● **TASK DESCRIPTION**: Write out the records beneath this line exactly as they appear, minus any images.

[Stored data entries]
* * * * * * * * *
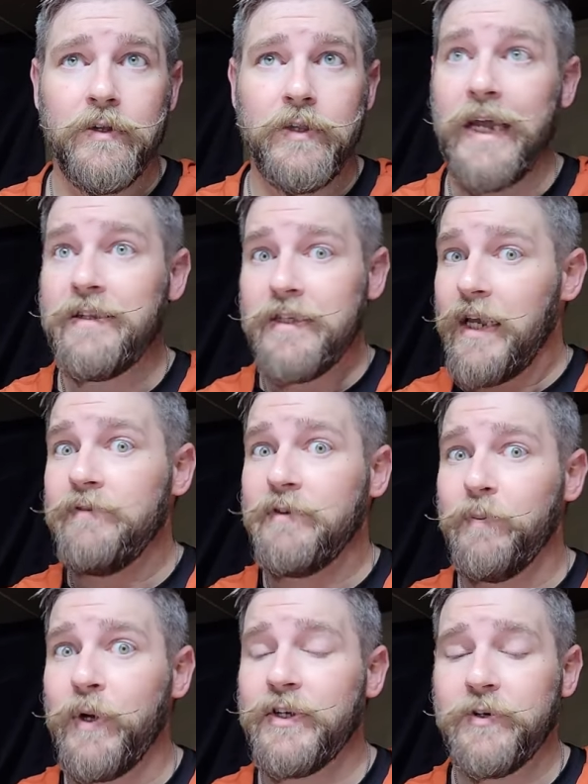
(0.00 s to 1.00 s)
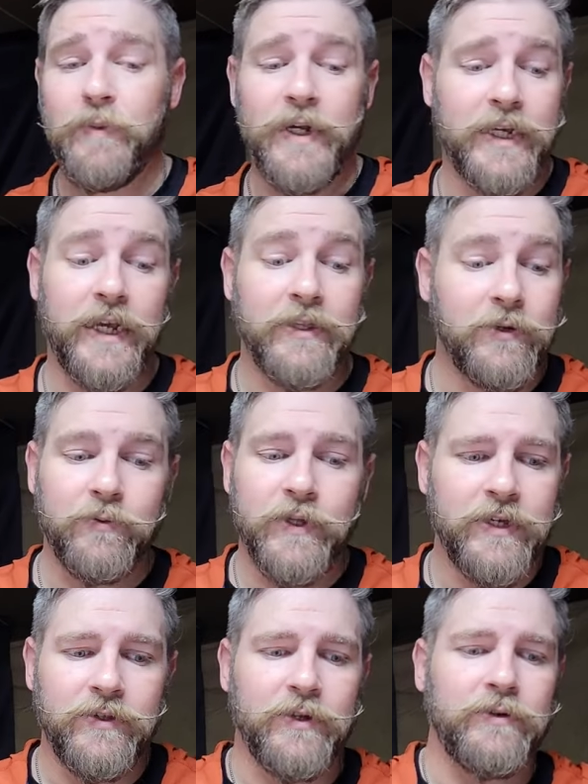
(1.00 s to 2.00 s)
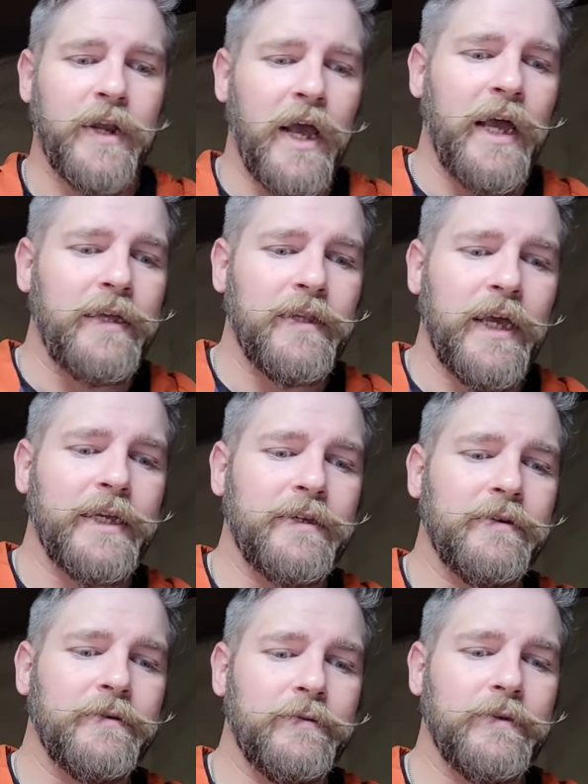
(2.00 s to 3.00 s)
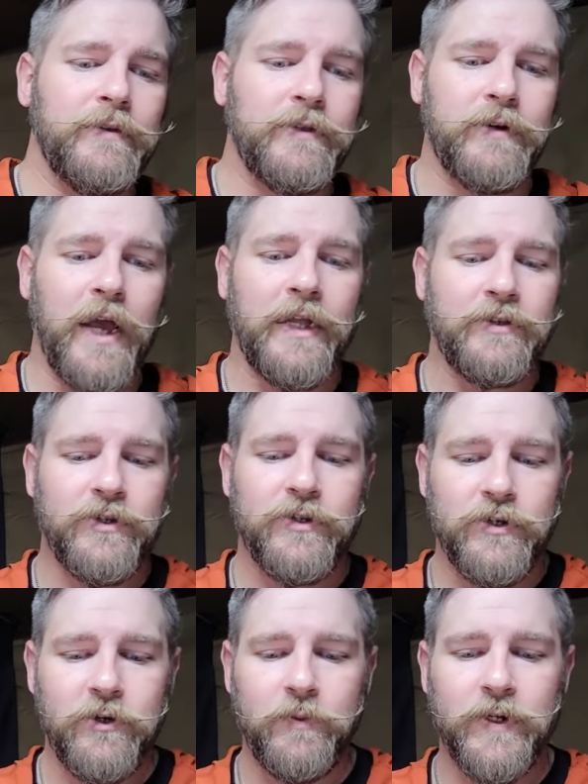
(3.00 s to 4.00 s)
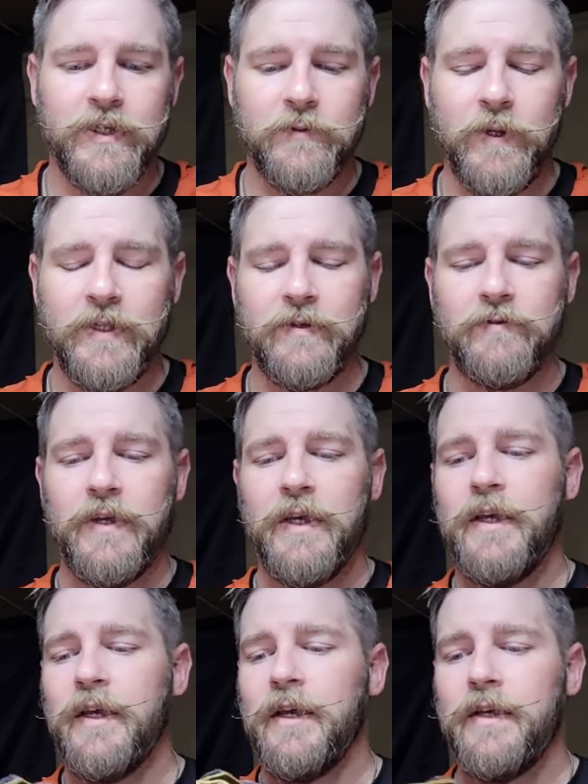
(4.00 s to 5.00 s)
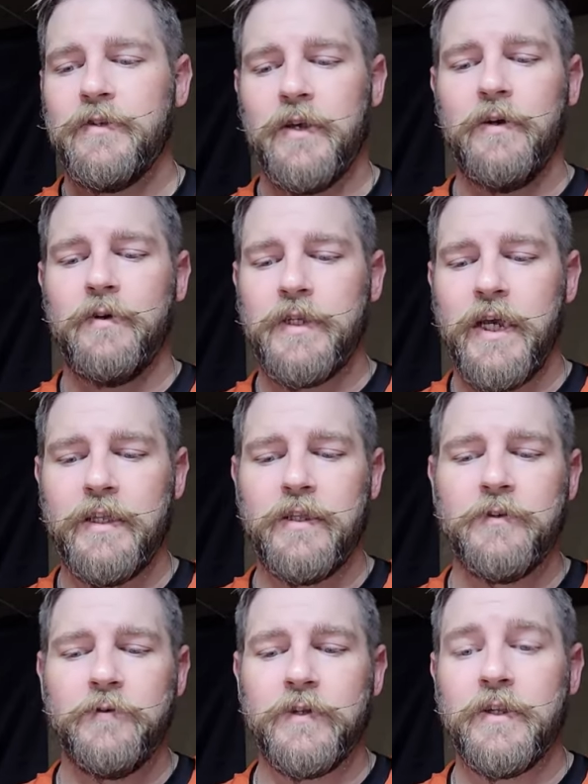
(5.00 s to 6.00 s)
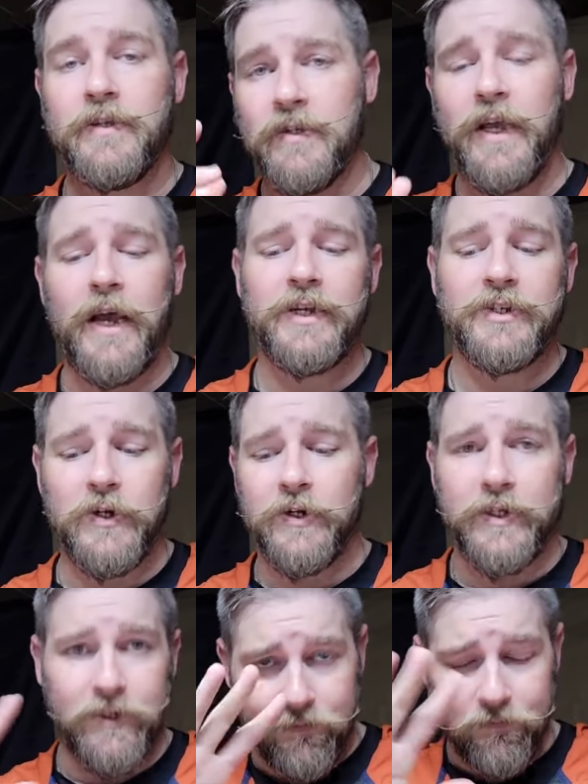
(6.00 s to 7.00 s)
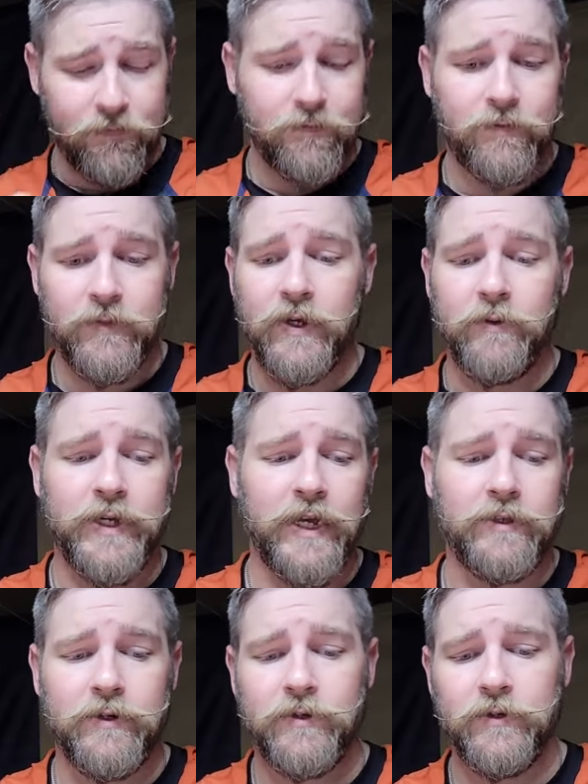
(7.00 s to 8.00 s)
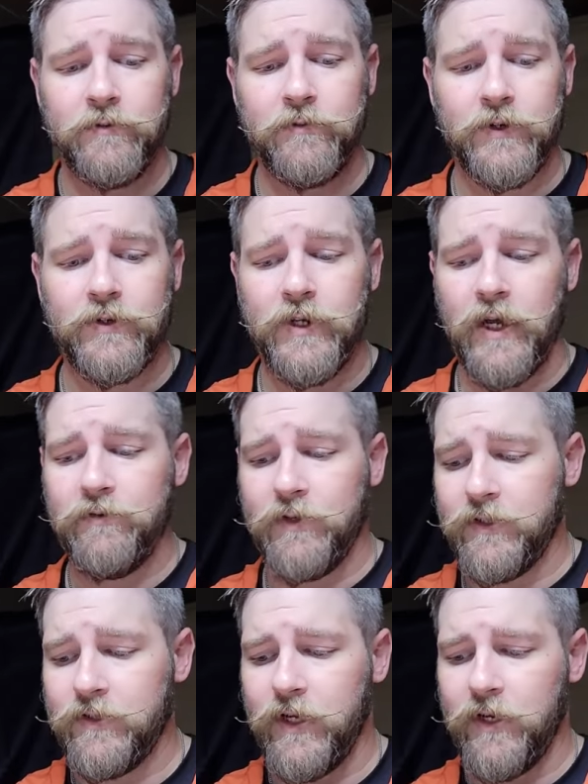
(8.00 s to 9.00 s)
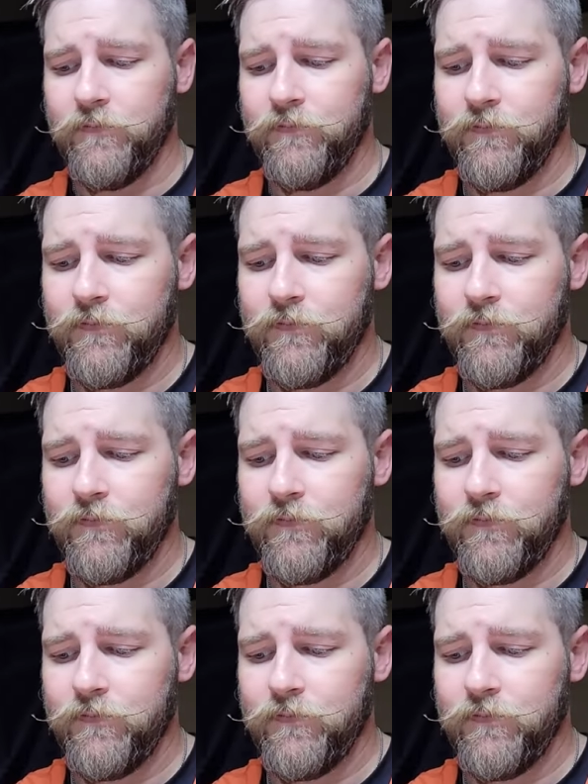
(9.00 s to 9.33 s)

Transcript: That saves a bunch of money. And the thing is, they're not like, they're not stupid expensive. So take this for, this is how I started. That's how we got there. So first off, let's, uh,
* * * * * * * * *
● **TASK RESULT**:
(0.00 s to 1.00 s)
(1.00 s to 2.00 s)
(2.00 s to 3.00 s)
(3.00 s to 4.00 s)
(4.00 s to 5.00 s)
(5.00 s to 6.00 s)
(6.00 s to 7.00 s)
(7.00 s to 8.00 s)
(8.00 s to 9.00 s)
(9.00 s to 9.33 s)

Transcript: That saves a bunch of money. And the thing is, they're not like, they're not stupid expensive. So take this for, this is how I started. That's how we got there. So first off, let's, uh,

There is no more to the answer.